WHAT IS EXPECTED -
Only the lines below from the one with "[00:00:01.00]" through the one with "[00:00:02.27]" are to be written out, exactly and without any images.
** DATASET ENTRIES follows **
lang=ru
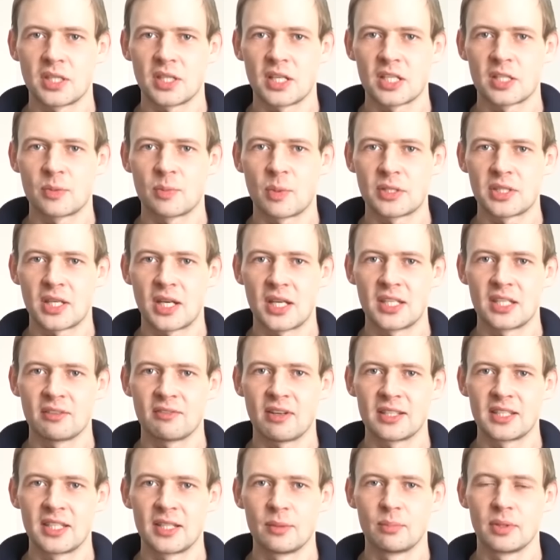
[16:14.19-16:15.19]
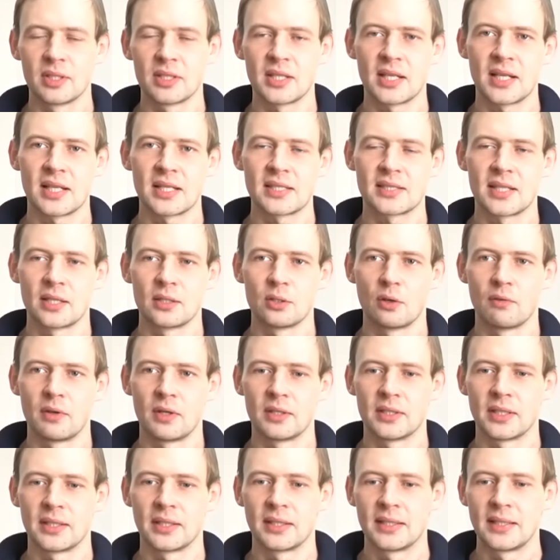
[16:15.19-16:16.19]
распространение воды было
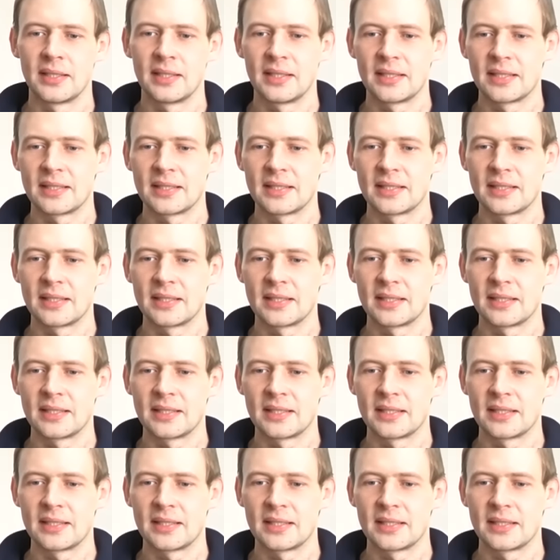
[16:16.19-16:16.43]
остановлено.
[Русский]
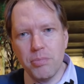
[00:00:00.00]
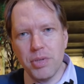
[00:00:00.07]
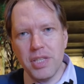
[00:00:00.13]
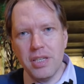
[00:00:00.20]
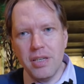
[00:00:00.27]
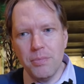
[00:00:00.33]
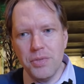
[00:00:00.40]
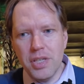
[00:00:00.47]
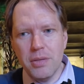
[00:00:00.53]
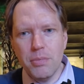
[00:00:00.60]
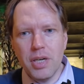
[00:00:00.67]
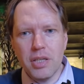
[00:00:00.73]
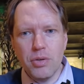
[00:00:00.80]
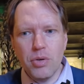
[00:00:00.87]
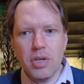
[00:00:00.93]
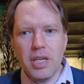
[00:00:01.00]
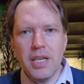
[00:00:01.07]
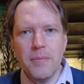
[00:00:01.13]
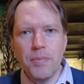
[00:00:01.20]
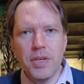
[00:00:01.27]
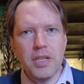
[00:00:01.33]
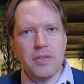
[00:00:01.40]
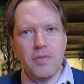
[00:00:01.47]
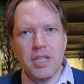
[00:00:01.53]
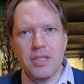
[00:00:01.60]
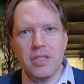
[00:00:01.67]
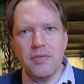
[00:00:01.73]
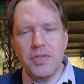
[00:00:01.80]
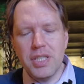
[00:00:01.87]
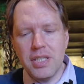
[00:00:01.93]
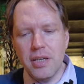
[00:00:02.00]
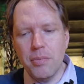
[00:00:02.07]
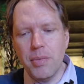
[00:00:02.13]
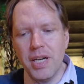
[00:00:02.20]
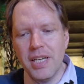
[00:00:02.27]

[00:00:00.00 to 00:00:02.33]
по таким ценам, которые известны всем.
** End of DATASET ENTRIES **
WRITTEN RESPONSE -
[00:00:01.00]
[00:00:01.07]
[00:00:01.13]
[00:00:01.20]
[00:00:01.27]
[00:00:01.33]
[00:00:01.40]
[00:00:01.47]
[00:00:01.53]
[00:00:01.60]
[00:00:01.67]
[00:00:01.73]
[00:00:01.80]
[00:00:01.87]
[00:00:01.93]
[00:00:02.00]
[00:00:02.07]
[00:00:02.13]
[00:00:02.20]
[00:00:02.27]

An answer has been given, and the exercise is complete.